Personal information
- Full name: Patricia Frances Carrick-Clarke
- Born: 27 September 1941 (age 84) Dunedin, New Zealand
- Batting: Right-handed
- Bowling: Right-arm medium
- Role: Bowler

International information
- National side: New Zealand (1969–1978);
- Test debut (cap 55): 7 March 1969 v England
- Last Test: 8 January 1977 v India
- ODI debut (cap 17): 1 January 1978 v Australia
- Last ODI: 8 January 1978 v England

Domestic team information
- 1961/62–1963/64: Canterbury
- 1966/67–1971/72: North Shore
- 1972/73–1979/80: Canterbury

Umpiring information
- WTests umpired: 1 (1990)
- WODIs umpired: 1 (1990)
- FC umpired: 1 (1990)

Career statistics
| Competition | WTest | WODI | WFC | WLA |
| Matches | 7 | 3 | 72 | 12 |
| Runs scored | 63 | 7 | 688 | 60 |
| Batting average | 7.87 | 7.00 | 10.26 | 8.57 |
| 100s/50s | 0/0 | 0/0 | 0/1 | 0/0 |
| Top score | 21 | 6* | 96 | 31 |
| Balls bowled | 1,617 | 174 | 10,597 | 830 |
| Wickets | 21 | 6 | 217 | 25 |
| Bowling average | 23.28 | 17.66 | 13.58 | 13.52 |
| 5 wickets in innings | 1 | 0 | 7 | 0 |
| 10 wickets in match | 0 | 0 | 1 | 0 |
| Best bowling | 6/29 | 3/43 | 8/43 | 4/27 |
| Catches/stumpings | 4/– | 1/– | 38/– | 3/– |
- Source: CricketArchive, 12 November 2021

= Pat Carrick =

New Zealand cricketer and umpire

Patricia Frances Carrick-Clarke (formerly Carrick, née Adair; born 27 September 1941) is a retired New Zealand cricketer and umpire.

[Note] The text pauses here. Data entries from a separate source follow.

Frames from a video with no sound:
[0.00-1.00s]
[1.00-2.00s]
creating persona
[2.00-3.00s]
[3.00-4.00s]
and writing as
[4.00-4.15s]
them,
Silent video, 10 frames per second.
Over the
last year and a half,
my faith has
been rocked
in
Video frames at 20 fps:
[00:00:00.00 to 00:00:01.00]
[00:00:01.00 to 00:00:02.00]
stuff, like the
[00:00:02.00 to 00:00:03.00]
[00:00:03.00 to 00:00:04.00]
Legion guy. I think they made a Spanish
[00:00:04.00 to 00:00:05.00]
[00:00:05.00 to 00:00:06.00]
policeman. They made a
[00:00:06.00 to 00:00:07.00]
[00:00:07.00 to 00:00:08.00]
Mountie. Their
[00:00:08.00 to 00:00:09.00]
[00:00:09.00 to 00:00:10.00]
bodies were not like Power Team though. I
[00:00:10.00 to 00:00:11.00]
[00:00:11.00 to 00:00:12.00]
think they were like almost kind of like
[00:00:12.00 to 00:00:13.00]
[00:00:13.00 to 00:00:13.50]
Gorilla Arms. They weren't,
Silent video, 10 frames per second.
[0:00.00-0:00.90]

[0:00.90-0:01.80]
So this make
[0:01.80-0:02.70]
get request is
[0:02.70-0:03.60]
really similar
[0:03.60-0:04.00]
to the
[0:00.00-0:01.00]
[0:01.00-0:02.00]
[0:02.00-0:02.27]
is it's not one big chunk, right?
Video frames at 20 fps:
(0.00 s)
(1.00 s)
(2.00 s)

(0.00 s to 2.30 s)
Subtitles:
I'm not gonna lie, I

She played as a right-arm medium bowler. Making her international debut in a Test match against England in 1969, she appeared in seven Test matches and three One Day Internationals for New Zealand between 1969 and 1978. Her best bowling performance came in 1972, when she claimed 6/29 against Australia. She played domestic cricket for Canterbury and North Shore. In 1988, she became the first woman to umpire a men's first-class match.

In the 2024 King’s Birthday Honours, Carrick-Clarke was awarded the King's Service Medal, for services to sport, particularly cricket.